+++ Source material
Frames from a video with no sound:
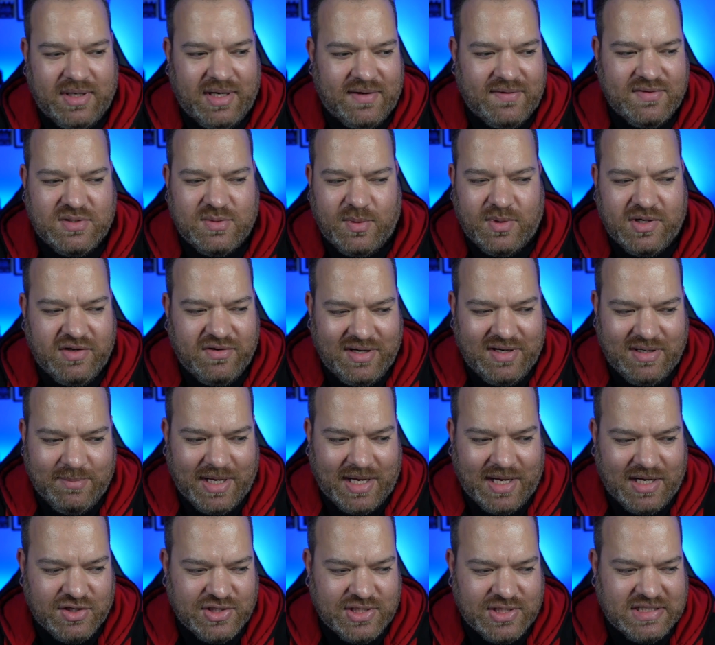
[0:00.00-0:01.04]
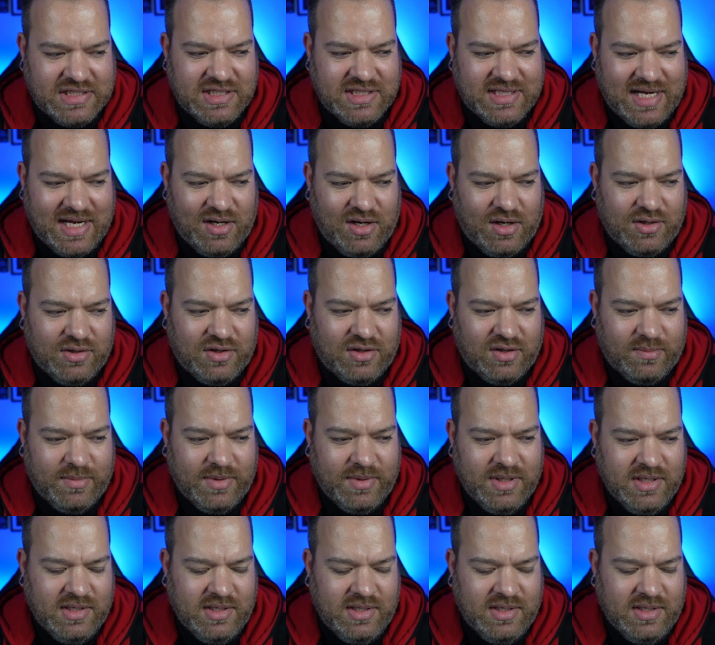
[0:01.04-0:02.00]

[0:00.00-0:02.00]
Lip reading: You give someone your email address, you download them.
++++++
+++ Source material
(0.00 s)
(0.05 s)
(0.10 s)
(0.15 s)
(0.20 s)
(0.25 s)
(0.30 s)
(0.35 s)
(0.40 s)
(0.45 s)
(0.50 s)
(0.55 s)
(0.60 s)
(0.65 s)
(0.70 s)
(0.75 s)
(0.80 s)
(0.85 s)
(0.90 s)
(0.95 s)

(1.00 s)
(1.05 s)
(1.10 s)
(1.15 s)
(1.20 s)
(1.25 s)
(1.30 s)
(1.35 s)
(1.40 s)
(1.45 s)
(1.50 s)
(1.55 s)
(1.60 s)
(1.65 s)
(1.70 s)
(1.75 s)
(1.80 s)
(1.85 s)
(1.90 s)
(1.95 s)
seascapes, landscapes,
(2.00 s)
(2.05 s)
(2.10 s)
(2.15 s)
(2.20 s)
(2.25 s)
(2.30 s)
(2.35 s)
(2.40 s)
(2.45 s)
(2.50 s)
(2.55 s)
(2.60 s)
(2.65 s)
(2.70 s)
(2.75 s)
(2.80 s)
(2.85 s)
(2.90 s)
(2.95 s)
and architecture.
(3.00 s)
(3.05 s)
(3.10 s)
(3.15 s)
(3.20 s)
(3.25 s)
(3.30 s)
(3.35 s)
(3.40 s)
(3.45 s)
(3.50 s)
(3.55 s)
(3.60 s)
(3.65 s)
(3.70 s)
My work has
++++++
[Work instructions] In the listing above, the required lines run from the line with "Frames from a" through the line with "Lip reading: You". Output exactly those lines, omitting pictures.

[Exercise output]
Frames from a video with no sound:
[0:00.00-0:01.04]
[0:01.04-0:02.00]

[0:00.00-0:02.00]
Lip reading: You give someone your email address, you download them.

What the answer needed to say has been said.